• EXERCISE GOAL: Please output the section of the listing below that opens with the line containing "[00:02:41.43]" and closes with the line containing "[00:02:42.23]", exactly and with nothing else.

• THE DATA:
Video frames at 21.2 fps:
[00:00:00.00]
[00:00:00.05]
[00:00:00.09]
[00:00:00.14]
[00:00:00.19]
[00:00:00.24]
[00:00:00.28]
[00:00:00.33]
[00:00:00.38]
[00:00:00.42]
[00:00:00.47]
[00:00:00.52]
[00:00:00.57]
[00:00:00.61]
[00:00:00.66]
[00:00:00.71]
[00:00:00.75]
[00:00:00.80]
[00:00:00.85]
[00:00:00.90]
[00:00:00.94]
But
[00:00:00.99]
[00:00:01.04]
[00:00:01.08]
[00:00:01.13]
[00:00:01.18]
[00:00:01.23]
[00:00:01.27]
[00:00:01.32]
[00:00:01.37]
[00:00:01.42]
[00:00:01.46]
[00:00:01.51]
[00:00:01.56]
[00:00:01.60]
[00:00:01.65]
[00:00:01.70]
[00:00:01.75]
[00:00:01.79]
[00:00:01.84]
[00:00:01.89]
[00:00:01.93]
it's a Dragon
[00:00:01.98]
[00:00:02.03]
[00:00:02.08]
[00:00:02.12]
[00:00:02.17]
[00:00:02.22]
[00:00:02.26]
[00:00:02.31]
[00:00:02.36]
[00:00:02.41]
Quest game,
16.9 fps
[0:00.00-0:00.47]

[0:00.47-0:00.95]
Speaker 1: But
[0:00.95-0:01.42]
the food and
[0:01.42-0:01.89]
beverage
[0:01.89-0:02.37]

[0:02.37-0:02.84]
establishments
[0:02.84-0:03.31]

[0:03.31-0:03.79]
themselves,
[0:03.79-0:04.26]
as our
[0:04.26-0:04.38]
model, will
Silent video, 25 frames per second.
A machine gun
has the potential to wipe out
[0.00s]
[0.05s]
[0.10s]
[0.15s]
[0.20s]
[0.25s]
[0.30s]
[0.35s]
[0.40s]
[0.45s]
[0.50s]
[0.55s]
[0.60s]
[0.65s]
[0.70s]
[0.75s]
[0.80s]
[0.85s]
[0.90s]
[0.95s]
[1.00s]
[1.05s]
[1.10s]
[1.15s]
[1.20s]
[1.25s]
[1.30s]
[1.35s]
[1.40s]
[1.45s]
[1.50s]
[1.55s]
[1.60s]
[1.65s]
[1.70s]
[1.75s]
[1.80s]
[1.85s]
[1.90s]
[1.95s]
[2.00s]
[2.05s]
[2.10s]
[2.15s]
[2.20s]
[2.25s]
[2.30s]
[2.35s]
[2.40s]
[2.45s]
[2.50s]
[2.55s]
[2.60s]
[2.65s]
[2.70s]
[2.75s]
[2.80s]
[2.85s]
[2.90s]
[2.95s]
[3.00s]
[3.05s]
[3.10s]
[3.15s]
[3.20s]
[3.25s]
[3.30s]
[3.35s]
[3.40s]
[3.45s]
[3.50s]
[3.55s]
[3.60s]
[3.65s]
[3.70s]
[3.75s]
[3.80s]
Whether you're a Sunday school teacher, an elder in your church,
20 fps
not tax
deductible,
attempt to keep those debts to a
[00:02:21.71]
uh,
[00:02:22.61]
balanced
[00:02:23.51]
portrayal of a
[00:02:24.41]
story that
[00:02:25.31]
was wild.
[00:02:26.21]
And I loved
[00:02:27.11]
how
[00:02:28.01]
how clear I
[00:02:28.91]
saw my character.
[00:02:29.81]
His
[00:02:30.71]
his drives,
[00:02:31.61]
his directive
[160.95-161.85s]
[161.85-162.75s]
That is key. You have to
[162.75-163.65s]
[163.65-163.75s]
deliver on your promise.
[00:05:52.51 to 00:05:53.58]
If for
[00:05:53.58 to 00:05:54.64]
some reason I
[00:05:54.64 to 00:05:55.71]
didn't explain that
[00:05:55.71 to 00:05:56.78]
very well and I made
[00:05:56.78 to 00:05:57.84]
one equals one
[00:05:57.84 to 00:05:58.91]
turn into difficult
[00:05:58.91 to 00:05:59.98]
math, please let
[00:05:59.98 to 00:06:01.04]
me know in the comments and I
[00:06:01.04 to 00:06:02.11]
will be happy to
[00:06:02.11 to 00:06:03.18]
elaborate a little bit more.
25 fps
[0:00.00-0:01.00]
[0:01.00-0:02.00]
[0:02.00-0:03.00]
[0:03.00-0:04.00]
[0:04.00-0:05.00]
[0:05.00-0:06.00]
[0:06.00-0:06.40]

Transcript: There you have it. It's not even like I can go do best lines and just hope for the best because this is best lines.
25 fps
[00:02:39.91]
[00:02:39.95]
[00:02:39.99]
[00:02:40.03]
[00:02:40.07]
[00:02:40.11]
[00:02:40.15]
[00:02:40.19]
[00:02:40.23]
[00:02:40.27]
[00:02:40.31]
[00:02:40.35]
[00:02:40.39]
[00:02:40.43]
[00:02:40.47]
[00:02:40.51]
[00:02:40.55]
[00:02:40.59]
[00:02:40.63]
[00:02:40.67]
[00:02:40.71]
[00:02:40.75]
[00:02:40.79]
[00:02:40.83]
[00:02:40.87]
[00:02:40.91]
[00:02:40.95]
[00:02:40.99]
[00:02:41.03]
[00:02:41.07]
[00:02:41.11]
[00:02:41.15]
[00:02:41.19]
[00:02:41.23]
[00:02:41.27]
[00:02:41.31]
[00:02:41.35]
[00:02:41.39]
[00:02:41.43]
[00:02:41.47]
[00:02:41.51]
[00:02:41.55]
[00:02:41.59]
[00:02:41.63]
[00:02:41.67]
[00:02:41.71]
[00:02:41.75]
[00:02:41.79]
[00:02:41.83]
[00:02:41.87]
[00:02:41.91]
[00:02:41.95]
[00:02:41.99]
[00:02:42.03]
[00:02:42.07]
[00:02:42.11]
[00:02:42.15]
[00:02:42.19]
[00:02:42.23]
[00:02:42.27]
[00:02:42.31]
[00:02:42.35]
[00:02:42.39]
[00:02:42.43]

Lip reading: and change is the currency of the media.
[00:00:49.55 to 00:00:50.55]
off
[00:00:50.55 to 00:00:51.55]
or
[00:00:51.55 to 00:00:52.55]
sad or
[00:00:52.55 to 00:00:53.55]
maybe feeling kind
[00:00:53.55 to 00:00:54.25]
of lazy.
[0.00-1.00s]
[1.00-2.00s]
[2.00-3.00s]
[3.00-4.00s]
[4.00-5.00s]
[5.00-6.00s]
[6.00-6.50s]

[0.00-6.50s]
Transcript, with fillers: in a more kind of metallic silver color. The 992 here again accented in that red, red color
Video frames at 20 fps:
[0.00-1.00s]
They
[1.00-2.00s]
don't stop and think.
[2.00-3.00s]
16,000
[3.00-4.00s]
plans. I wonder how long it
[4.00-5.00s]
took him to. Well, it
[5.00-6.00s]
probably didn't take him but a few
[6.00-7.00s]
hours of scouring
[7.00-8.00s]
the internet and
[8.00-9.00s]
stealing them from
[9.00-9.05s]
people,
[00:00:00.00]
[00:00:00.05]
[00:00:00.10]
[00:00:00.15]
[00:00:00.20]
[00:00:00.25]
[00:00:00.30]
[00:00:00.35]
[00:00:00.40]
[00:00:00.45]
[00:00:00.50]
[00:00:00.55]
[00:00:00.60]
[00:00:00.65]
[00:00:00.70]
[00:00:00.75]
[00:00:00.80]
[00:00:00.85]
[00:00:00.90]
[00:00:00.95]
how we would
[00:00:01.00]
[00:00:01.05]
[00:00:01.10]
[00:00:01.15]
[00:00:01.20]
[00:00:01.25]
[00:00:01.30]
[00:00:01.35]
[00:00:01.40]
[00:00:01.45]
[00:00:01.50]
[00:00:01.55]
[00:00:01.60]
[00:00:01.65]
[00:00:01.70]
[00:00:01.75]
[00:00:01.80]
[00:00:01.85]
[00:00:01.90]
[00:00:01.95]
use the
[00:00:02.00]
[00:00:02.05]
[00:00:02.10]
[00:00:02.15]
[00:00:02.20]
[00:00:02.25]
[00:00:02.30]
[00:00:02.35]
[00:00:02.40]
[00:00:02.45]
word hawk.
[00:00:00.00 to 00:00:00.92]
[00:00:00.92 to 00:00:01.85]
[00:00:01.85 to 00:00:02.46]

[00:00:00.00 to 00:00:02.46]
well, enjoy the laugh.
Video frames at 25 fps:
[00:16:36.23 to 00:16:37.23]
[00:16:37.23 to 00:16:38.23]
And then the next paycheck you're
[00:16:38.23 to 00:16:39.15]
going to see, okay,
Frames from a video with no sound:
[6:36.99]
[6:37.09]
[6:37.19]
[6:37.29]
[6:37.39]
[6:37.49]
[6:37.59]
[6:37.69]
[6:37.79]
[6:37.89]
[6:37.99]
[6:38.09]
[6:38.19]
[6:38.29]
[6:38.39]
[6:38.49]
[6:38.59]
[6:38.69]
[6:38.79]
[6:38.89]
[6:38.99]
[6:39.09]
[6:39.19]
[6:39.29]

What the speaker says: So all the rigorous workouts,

• FINISHED EXERCISE:
[00:02:41.43]
[00:02:41.47]
[00:02:41.51]
[00:02:41.55]
[00:02:41.59]
[00:02:41.63]
[00:02:41.67]
[00:02:41.71]
[00:02:41.75]
[00:02:41.79]
[00:02:41.83]
[00:02:41.87]
[00:02:41.91]
[00:02:41.95]
[00:02:41.99]
[00:02:42.03]
[00:02:42.07]
[00:02:42.11]
[00:02:42.15]
[00:02:42.19]
[00:02:42.23]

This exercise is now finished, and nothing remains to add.